I’ve enjoyed my tiny sample of Around Midnight down to its last drop, and with Lucky Scent now sold out of it, I can only turn to First in Fragrance, where as you may have guessed, I would have to pay out the nose in Euros. The last time I ordered a scent from Germany I paid €19 - nineteen! - for standard shipping and it took three weeks and two trips to the post office in Bed-Stuy to get it. Whee.
Tom Ford Private Blend Italian Cypress ($3.80 / milliliter)
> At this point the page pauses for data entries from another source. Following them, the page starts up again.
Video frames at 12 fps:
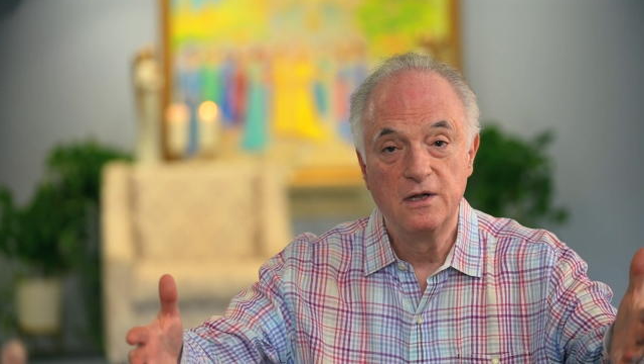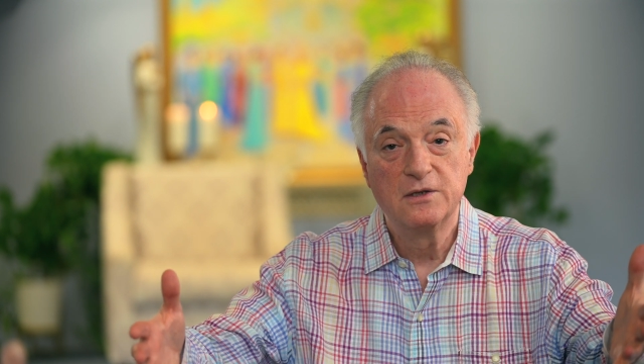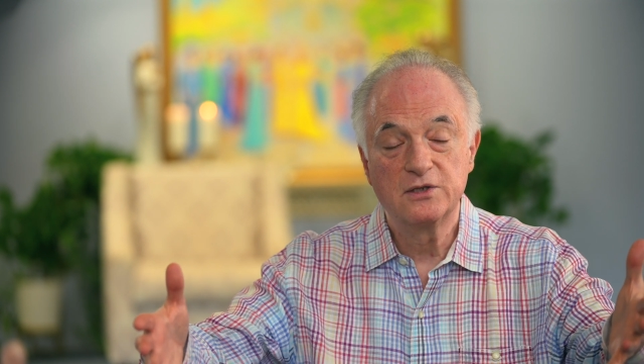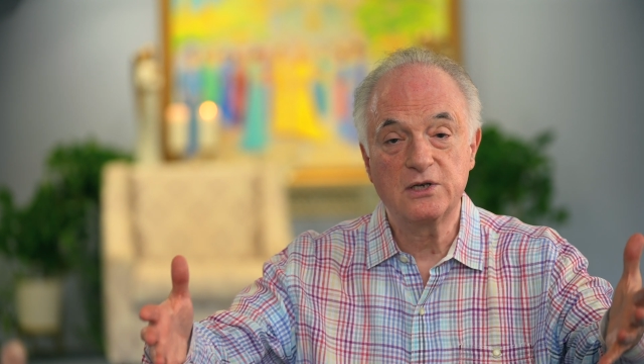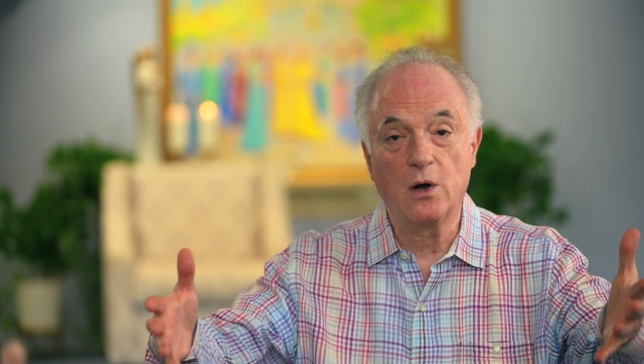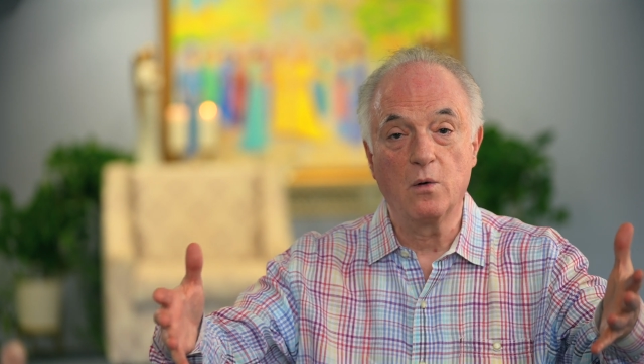
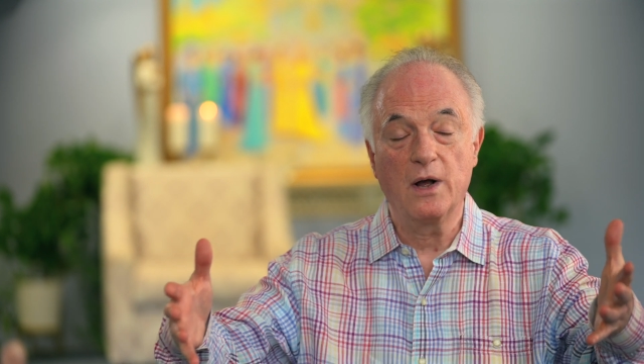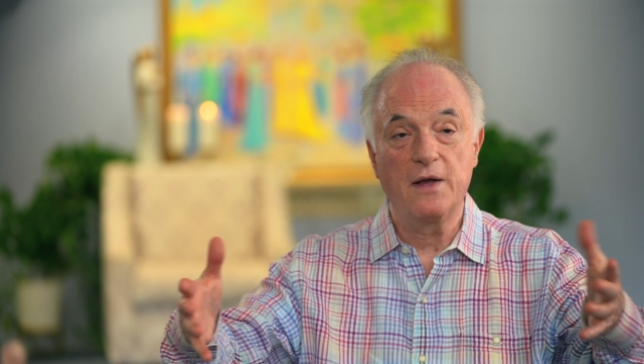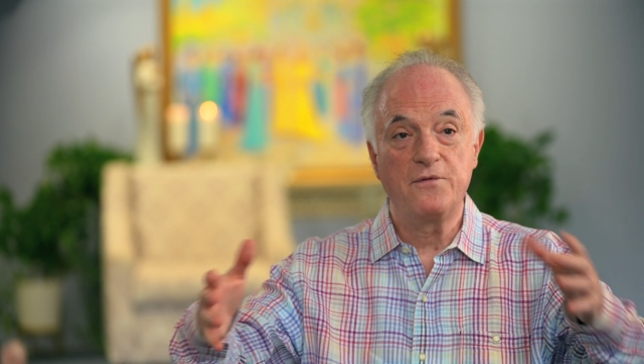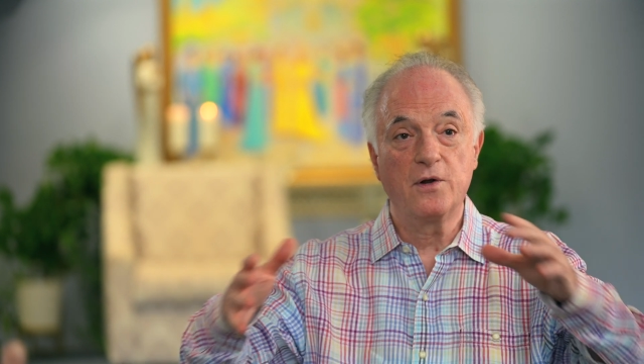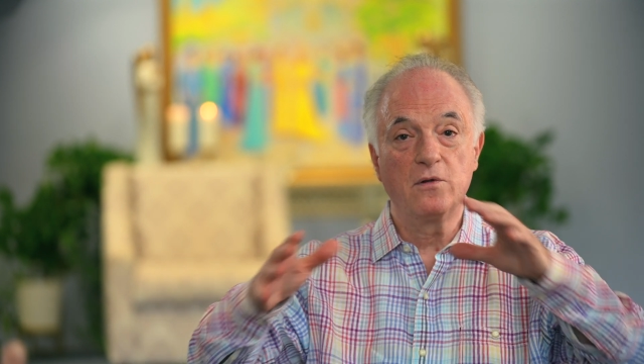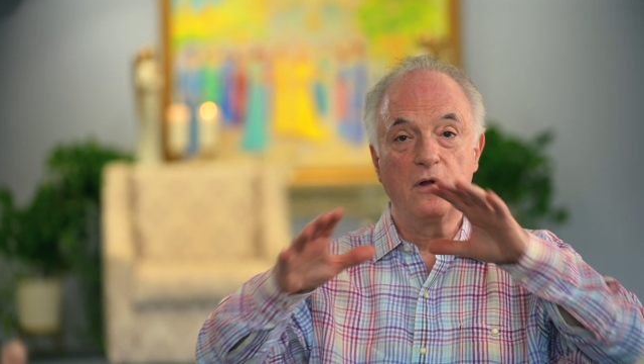So
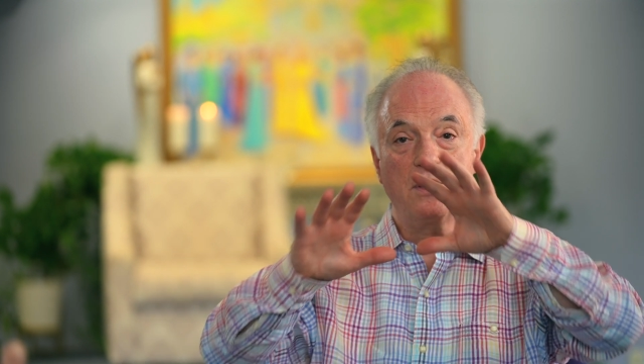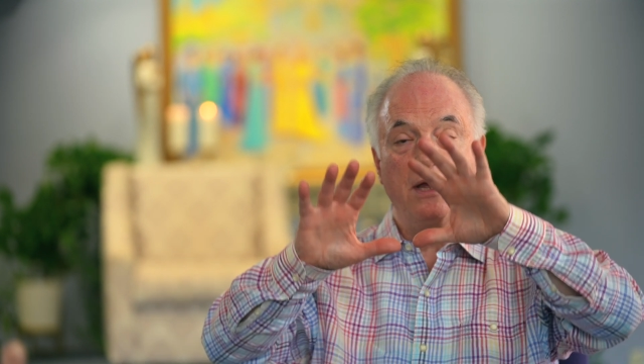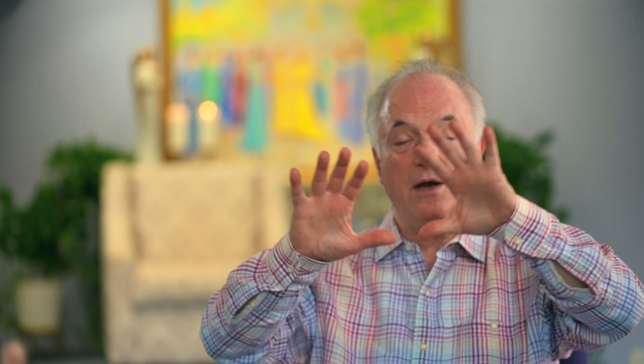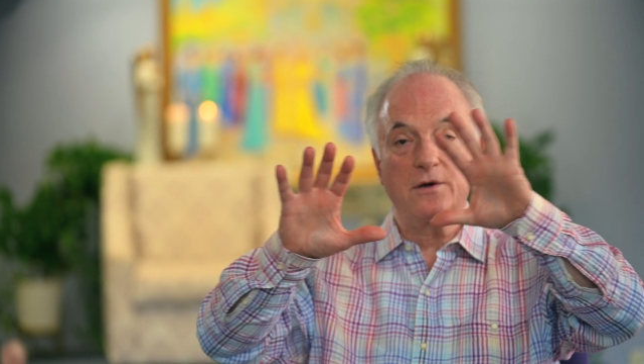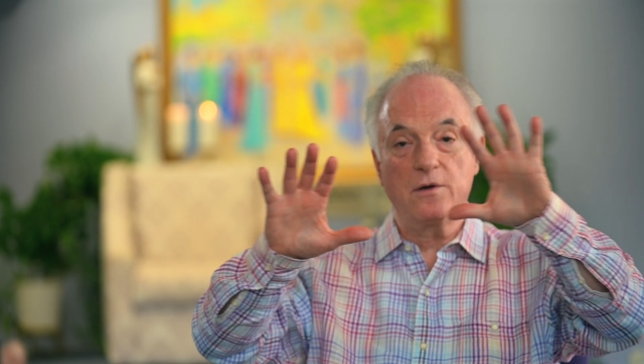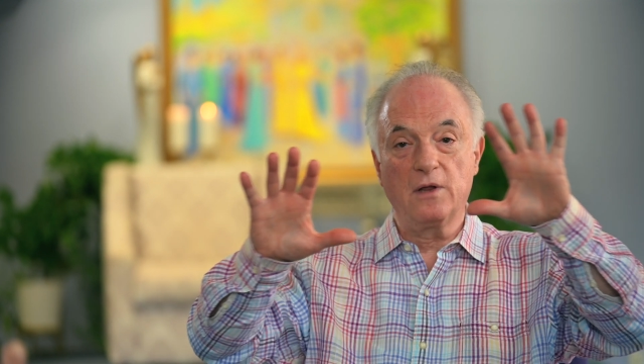if you're
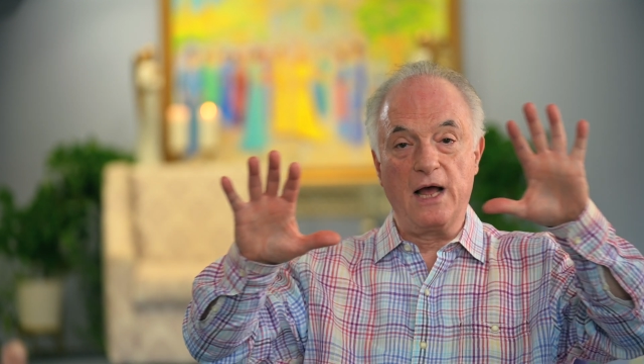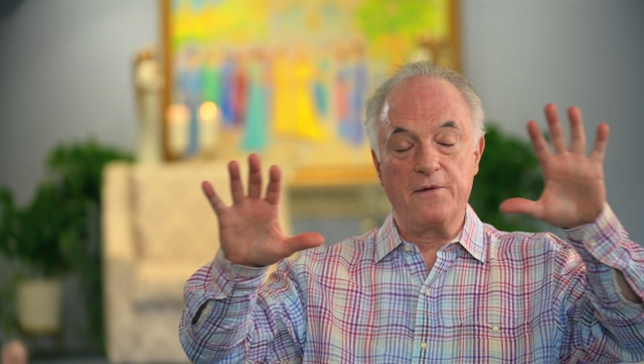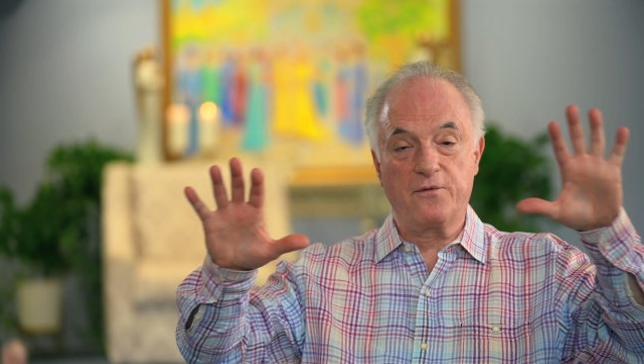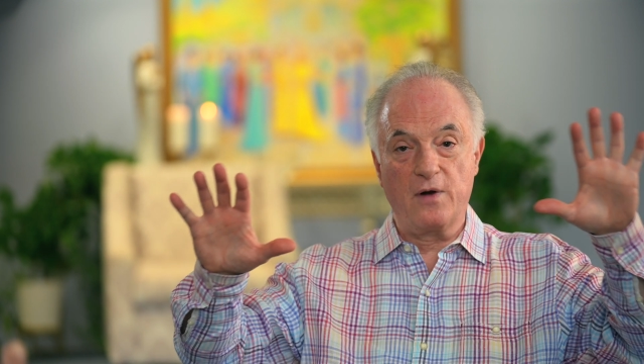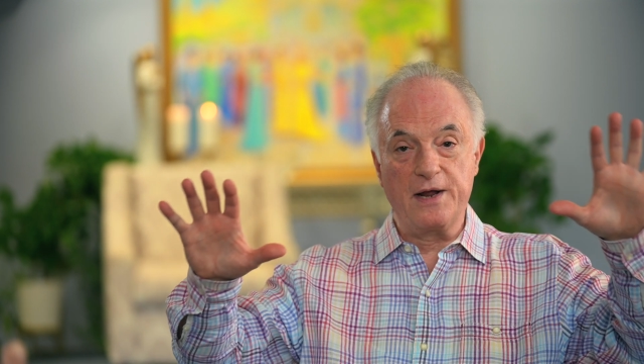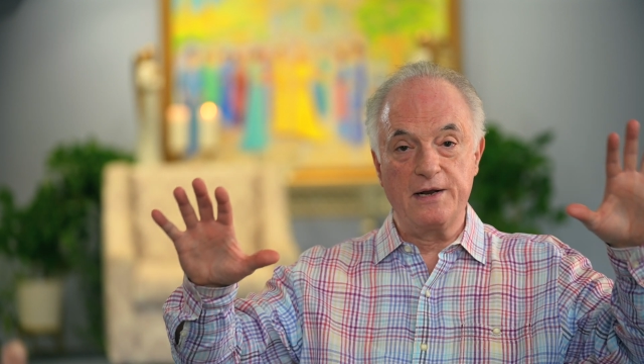looking at your
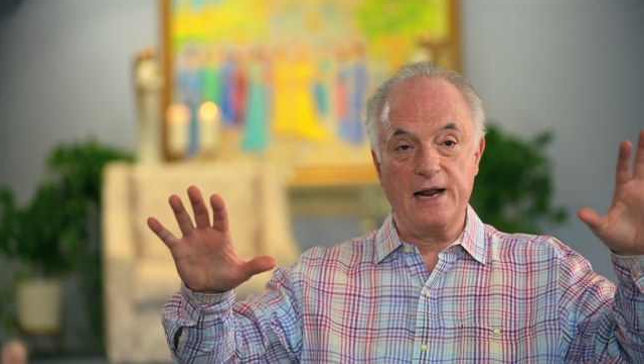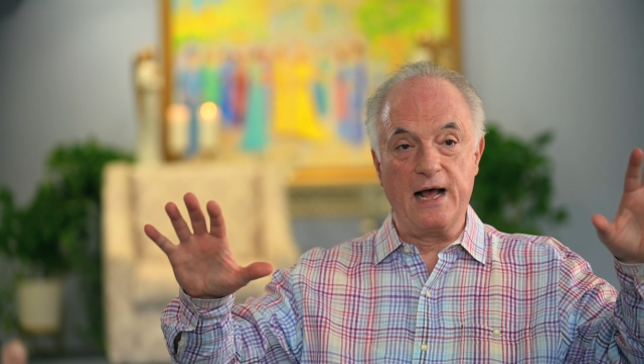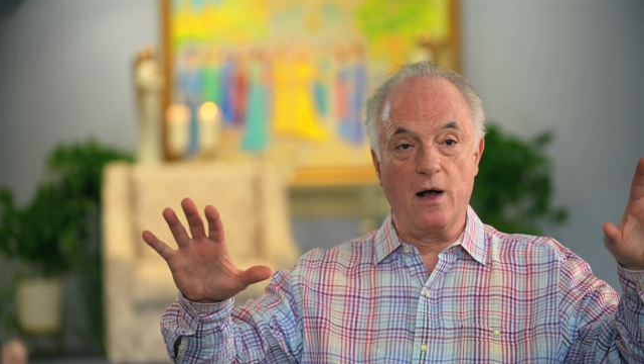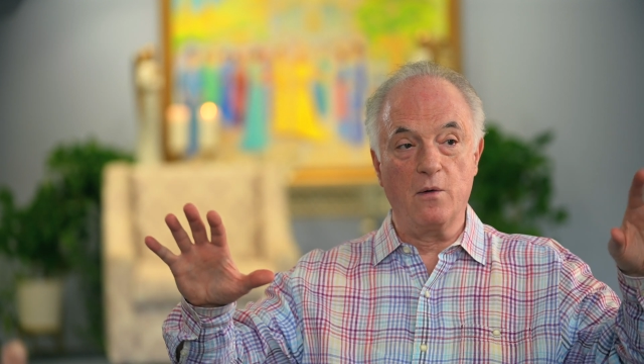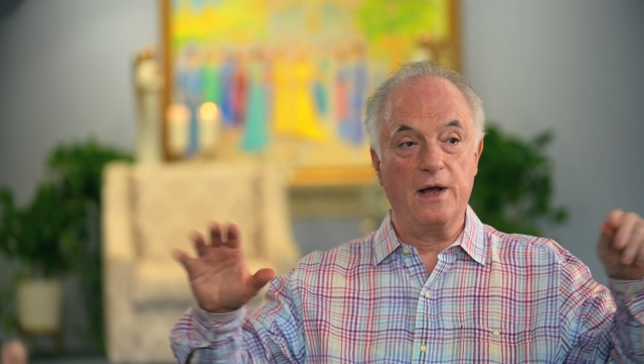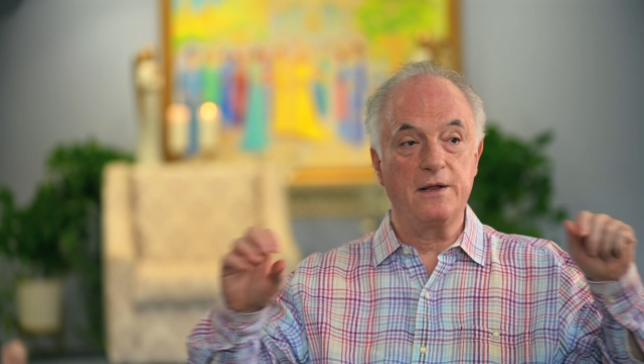life right now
This is terribly handsome, utterly desirable and very Tom Ford-priced juice. Imagine original Polo in a Tom Ford black tie look (and in case you’re thinking this is strictly a masculine exercise, it actually works for whichever gender you dress; ditto for the fragrance itself).
In lieu of a “Top 10 of 2010!” listicle (if you’re craving that kind of thing, you can go here or here or here or here), I'm presenting a list of things that feel direly inappropriate while wearing Italian Cypress:
• Spilling coffee on my sleeve while stumbling through a subway turnstile
• Tapping my foot to Blondie’s “Slow Motion” on the subway
• Being on the subway at all
• Being clumsy enough to give myself a papercut
• Wearing a sweater I didn’t realize was completely covered in lint
• Sniffling, sneezing or any other sign of infirmity
• Being under 5’10”
• Cheap underwear
• Cheap anything
• Eating dinner alone
In other words, wearing Italian Cypress with any kind of regularity would probably result in some very unnecessary self-esteem issues. Happy New Year!